ERIC HOLDER JR., United States Attorney General,
Respondent.
______________________
PETITION FOR REVIEW OF AN ORDER
OF THE BOARD OF IMMIGRATION APPEALS
_______________________
Before
Boudin, Hawkins,* and Thompson,
Circuit Judges.
______________________
Saher Macarius, Philip H. Mantis, and Audrey Botros, on brief
for Petitioner.
Tony West, Assistant Attorney General, Civil Division,
Jennifer Paisner Williams, Senior Litigation Counsel, and Tiffany
L. Walters, Attorney, Civil Division, U.S. Department of Justice,
Office of Immigration Litigation, on brief for Respondent.
______________________
August 30, 2012
______________________
*
Of the Ninth Circuit, sitting by designation.

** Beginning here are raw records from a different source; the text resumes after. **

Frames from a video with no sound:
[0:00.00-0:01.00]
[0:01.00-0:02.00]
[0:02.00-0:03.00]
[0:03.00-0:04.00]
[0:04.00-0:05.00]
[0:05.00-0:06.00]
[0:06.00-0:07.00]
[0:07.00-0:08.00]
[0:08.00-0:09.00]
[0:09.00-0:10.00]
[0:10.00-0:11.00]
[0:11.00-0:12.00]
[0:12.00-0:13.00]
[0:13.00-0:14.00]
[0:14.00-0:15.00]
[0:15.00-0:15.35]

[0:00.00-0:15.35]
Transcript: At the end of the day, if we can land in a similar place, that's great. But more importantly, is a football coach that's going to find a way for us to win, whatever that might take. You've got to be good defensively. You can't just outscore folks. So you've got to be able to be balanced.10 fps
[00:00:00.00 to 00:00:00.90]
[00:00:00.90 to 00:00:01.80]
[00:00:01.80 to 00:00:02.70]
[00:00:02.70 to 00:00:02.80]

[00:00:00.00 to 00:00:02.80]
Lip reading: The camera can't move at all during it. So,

HAWKINS, Circuit Judge. Makhmudbek Tahirovich Radjabov
(“Radjabov”) seeks review of a final order from the Board of
Immigration Appeals (“BIA”) denying his application for asylum,
withholding of removal, and protection under the Convention Against
Torture (“CAT”). Radjabov alleges that he faces persecution and
torture in his native Tajikistan at the hands of Tajik nationalists
and the Tajik government because he is an ethnic Uzbek whose family
members participated in a 1997 Uzbek uprising. The BIA rejected
this contention, adopting in part the conclusions of the
Immigration Judge (“IJ”), holding that the incidents of abuse
Radjabov suffered were either not directed at him on a statutorily
protected ground, or were not shown to be the result of government
action or inaction.
This court has jurisdiction pursuant to section 242 of
the Immigration and Nationality Act (“INA”), 8 U.S.C. §
1252(a)(1)(4) (2006). Although the IJ’s and BIA’s analysis of the
case is troubling, under the stringent standard of review we employ
on such petitions, we deny relief.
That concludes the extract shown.